Jest jeszcze jedna smutna refleksja. Na kilkadziesiąt przeprowadzonych rozmów, korespondencji i bezpośrednich spotkań tylko w trzech przypadkach spotkaliśmy się ze zrozumieniem i gotowością do podjęcia działań w dobrze pojętym interesie pacjenta.

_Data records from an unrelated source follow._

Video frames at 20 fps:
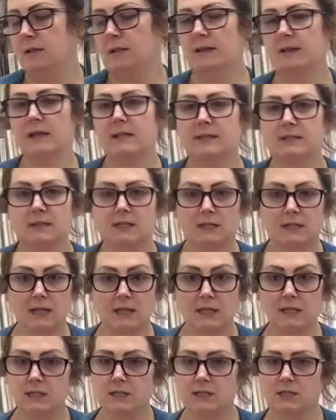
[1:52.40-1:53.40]
and let's
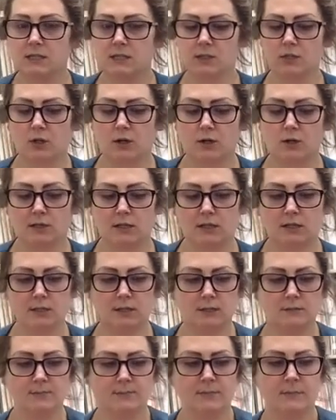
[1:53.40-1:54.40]
get
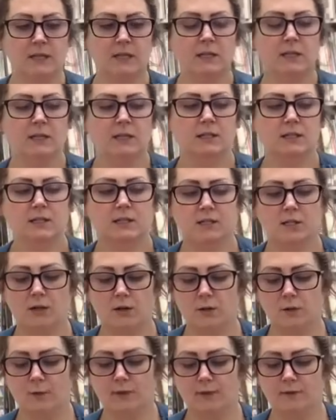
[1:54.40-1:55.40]
started.
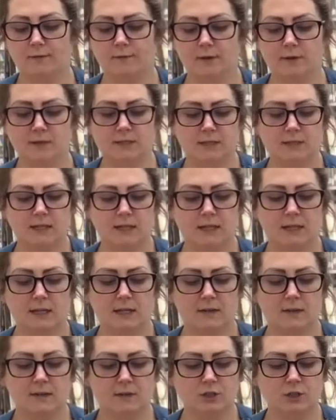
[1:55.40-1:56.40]
So the first
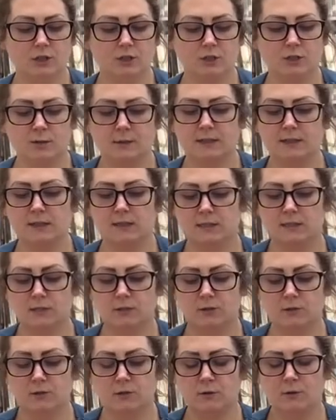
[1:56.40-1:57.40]
thing that you're going to
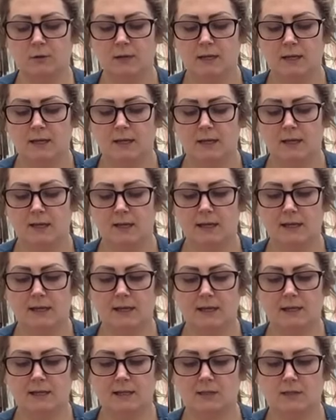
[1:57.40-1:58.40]
do
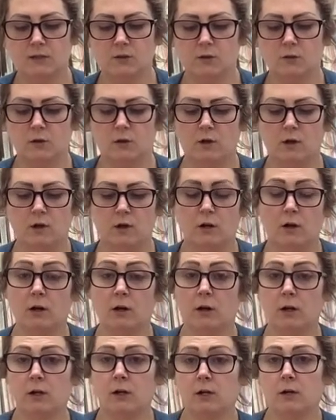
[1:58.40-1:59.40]
is
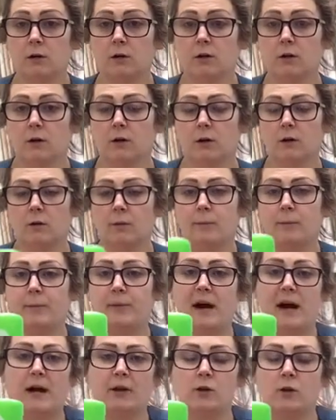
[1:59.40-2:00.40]
our
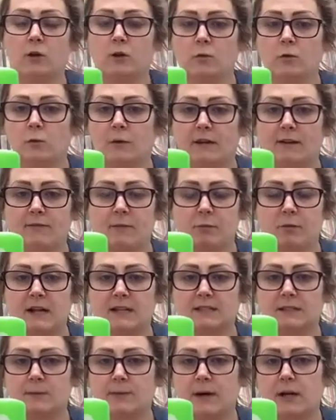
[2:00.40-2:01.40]
bottle, whatever
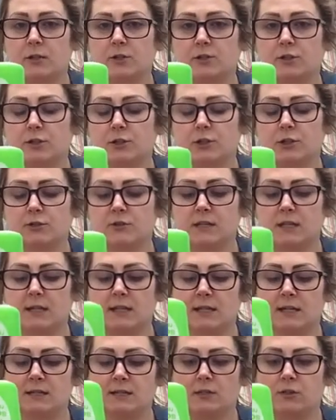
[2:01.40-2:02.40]
plastic bottle you're
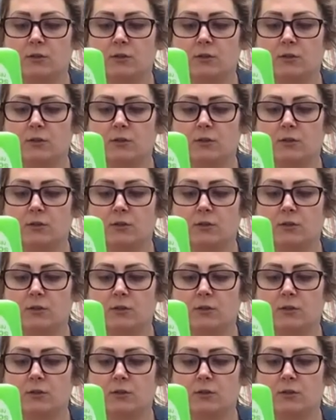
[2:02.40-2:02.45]
using, isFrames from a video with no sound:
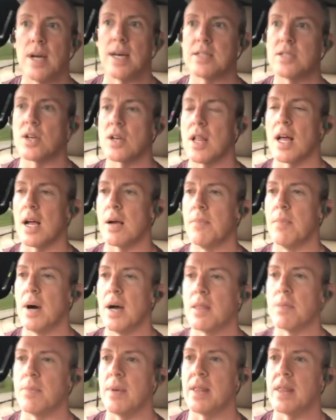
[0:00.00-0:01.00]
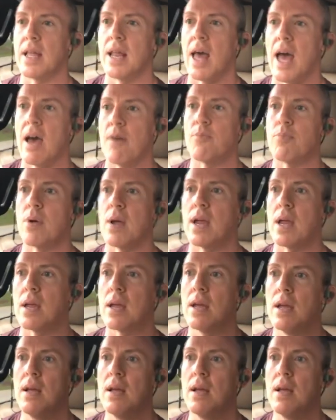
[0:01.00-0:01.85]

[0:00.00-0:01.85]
I took like a month and a half break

A co z resztą lekarzy, pielęgniarek, recepcjonistek, pracowników san-epidu itp. realizatorów „pandemicznego” geszeftu? Mam nadzieję, że kiedyś poniosą konsekwencje swojej znieczulicy, nieróbstwa i pogardy wobec tych, którzy nie doczekali pomocy. „Podziwiam” też bezczelność mend medialnych z POPiS-owych organów propagandy (zwłaszcza TVP, TVN i Polsatu), które wychwalają pod niebiosa nadludzką opiekę, poświęcenie i wysiłek dzielnych służb zdrowia, sanitarnych, policyjnych itp. beneficjentów holocaustu na Polakach. Oby owe mendy doczekały takiej „opieki”, jaką miałem okazję poznać bezpośrednio w ostatnich tygodniach.